You can monitor the Server Jobs tab for progress of your cloud job.
  

Continue your analysis


After your job is complete, your OmicSoft Suite project will say “Update project”. Click the Update project button to synchronize your local OmicSoft Studio with the latest output data.


image49_png

Congratulations!
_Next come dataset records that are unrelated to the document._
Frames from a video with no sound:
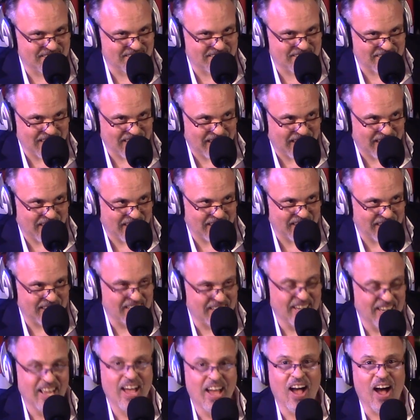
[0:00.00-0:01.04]
Day.
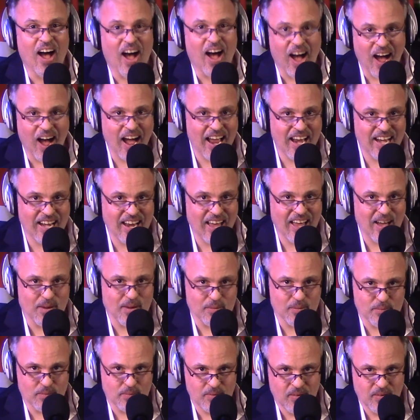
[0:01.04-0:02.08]
I
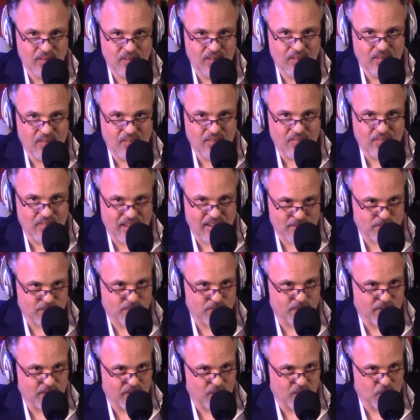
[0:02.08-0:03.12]
love that
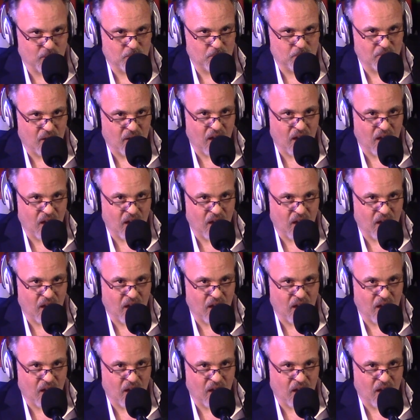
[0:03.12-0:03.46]
film.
Now you can successfully run server projects on cloud! 

Example Cloud Workflow: GSE91061 re-analysis

 Step 1: Create a Server project in OmicSoft Server



Step 2: Download FASTQ files from NCBI SRA

SRP094781 is the SRA project containing all raw FASTQ files for GSE91061. SRP094781 contains 109 samples (208 files, paired-end data) with RNA-seq data, and can be downloaded as 109 parallel EC2 jobs.



Step 3: OmicSoft RNA-Seq analysis




Find the downloaded data in your Cloud-mapped folder. You can specify 109 parallel jobs, which will launch 109 parallel alignments, then quantify the data and return all tabular results to your project for visualization and analysis.




The OmicSoft RNA-seq pipeline will align your data to the genome of your choice, quantify expression to your gene model, identify exons and exon junctions, fusions, and mutations.